How did the earliest birds take wing? Did they fall from trees and learn to flap their forelimbs to avoid crashing? Or did they run along the ground and pump their “arms” to get aloft?
The answer is buried 150 million years in the past, but a new University of California, Berkeley, study provides a new piece of evidence – birds have an innate ability to maneuver in midair, a talent that could have helped their ancestors learn to fly rather than fall from a perch.
The study looked at how baby birds, in this case chukar partridges, pheasant-like game birds from Eurasia, react when they fall upside down.
The researchers, Dennis Evangelista, now a postdoctoral researcher at the University of North Carolina, Chapel Hill, and Robert Dudley, UC Berkeley professor of integrative biology, found that even ungainly, day-old baby birds successfully use their flapping wings to right themselves when they fall from a nest, a skill that improves with age until they become coordinated and graceful flyers.
“From day one, post-hatching, 25 percent of these birds can basically roll in midair and land on their feet when you drop them,” said Dudley, who also is affiliated with the Smithsonian Tropical Research Institute in Balboa, Panama. “This suggests that even rudimentary wings can serve a very useful aerodynamic purpose.”
Flapping and rolling
The nestlings right themselves by pumping their wings asymmetrically to flip or roll. By nine days after hatching, 100 percent of the birds in the study had developed coordinated or symmetric flapping, plus body pitch control to right themselves.
“These abilities develop very quickly after hatching, and occur before other previously described uses of the wings, such as for weight support during wing-assisted incline running,” said Evangelista, who emphasized that no chukar chicks were injured in the process. “The results highlight the importance of maneuvering and control in development and evolution of flight in birds.”
The researchers’ study appeared Aug. 27 in the online journal Biology Letters, published by the Royal Society.
Dudley has argued for a decade that midair maneuverability preceded the development of flapping flight and allowed the ancestors of today’s birds to effectively use their forelimbs as rudimentary wings. The new study shows that aerial righting using uncoordinated, asymmetric wing flapping is a very early development.
Righting behavior probably evolved because “nobody wants to be upside down, and it’s particularly dangerous if you’re falling in midair,” Dudley said. “But once animals without wings have this innate aerial righting behavior, when wings came along it became easier, quicker and more efficient.”
Dudley noted that some scientists hypothesize that true powered flight originated in the theropod dinosaurs, the ancestors to birds, when they used symmetric wing flapping while running up an incline, a behavior known as wing-assisted incline running, or WAIR. WAIR proponents argue that the wings assist running by providing lift, like the spoiler on a race car, and that the ability to steer or maneuver is absent early in evolution.

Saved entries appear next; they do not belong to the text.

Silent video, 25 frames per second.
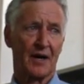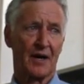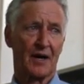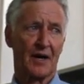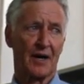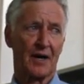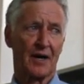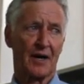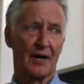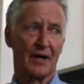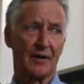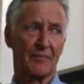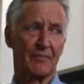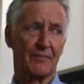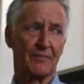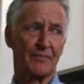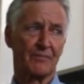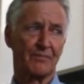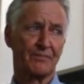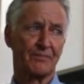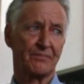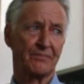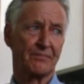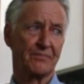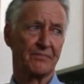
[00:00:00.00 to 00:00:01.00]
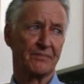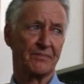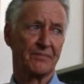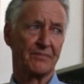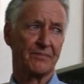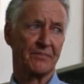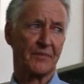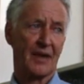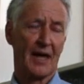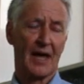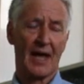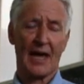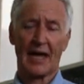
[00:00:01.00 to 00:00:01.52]

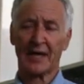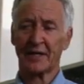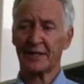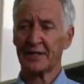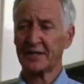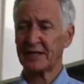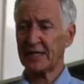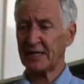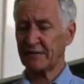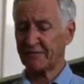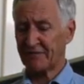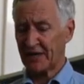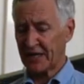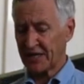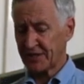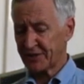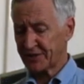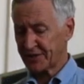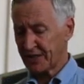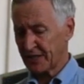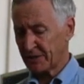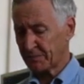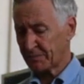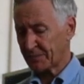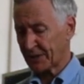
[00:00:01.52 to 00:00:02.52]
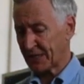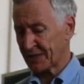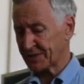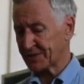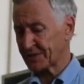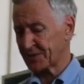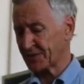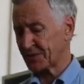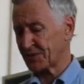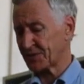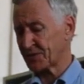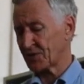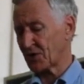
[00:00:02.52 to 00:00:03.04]
And in very thin
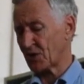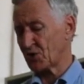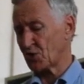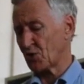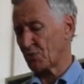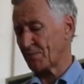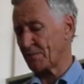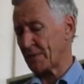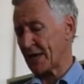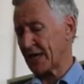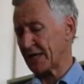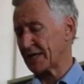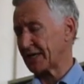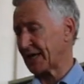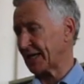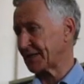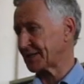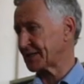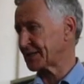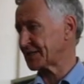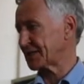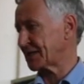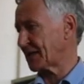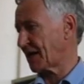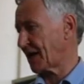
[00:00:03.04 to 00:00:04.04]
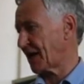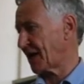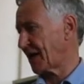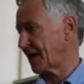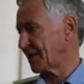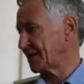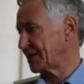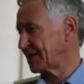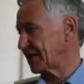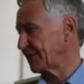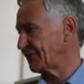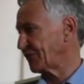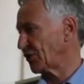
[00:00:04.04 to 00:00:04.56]
persons, you may get
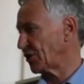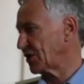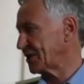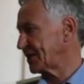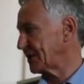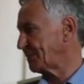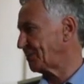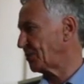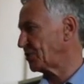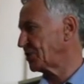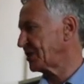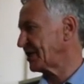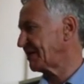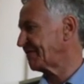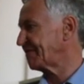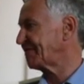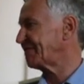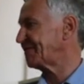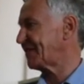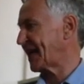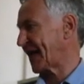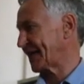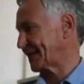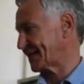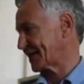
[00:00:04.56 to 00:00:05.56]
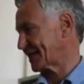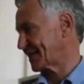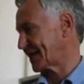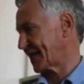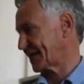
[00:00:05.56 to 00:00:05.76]
difficulty putting a flat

Falling, gliding and flying
Such activity has never been regularly observed in nature, however, and Dudley favors the scenario that flight developed in tree-dwelling animals falling and eventually evolving the ability to glide and fly. He has documented many ways that animals in the wild, from lizards and lemurs to ants, use various parts of their bodies to avoid hard landings on the ground. Practically every animal that has been tested is able to turn upright, and a great many, even ones that do not look like fliers, have some ability to steer or maneuver in the air.
Contrary to WAIR, maneuvering is very important at all stages of flight evolution and must have been present early, Evangelista said. Seeing it develop first in very young chicks indirectly supports this idea.
“Symmetric flapping while running is certainly one possible context in which rudimentary wings could have been used, but it kicks in rather late in development relative to asymmetric flapping,” Dudley added. “This experiment illustrates that there is a much broader range of aerodynamic capacity available for animals with these tiny, tiny wings than has been previously realized.”
The researchers also tested the young chicks to see if they flapped their wings while running up an incline. None did.
Three former UC Berkeley undergraduates – Sharlene Cam, Tony Huynh and Igor Krivitskiy – worked with Evangelista and Dudley through the Undergraduate Research Apprentice Program (URAP) and are coauthors on the Biology Letters paper. Evangelista was supported by a National Science Foundation Integrative Graduate Education and Research Traineeship (IGERT #DGE-0903711) grant and by grants from the Berkeley Sigma Xi chapter and the national Sigma Xi.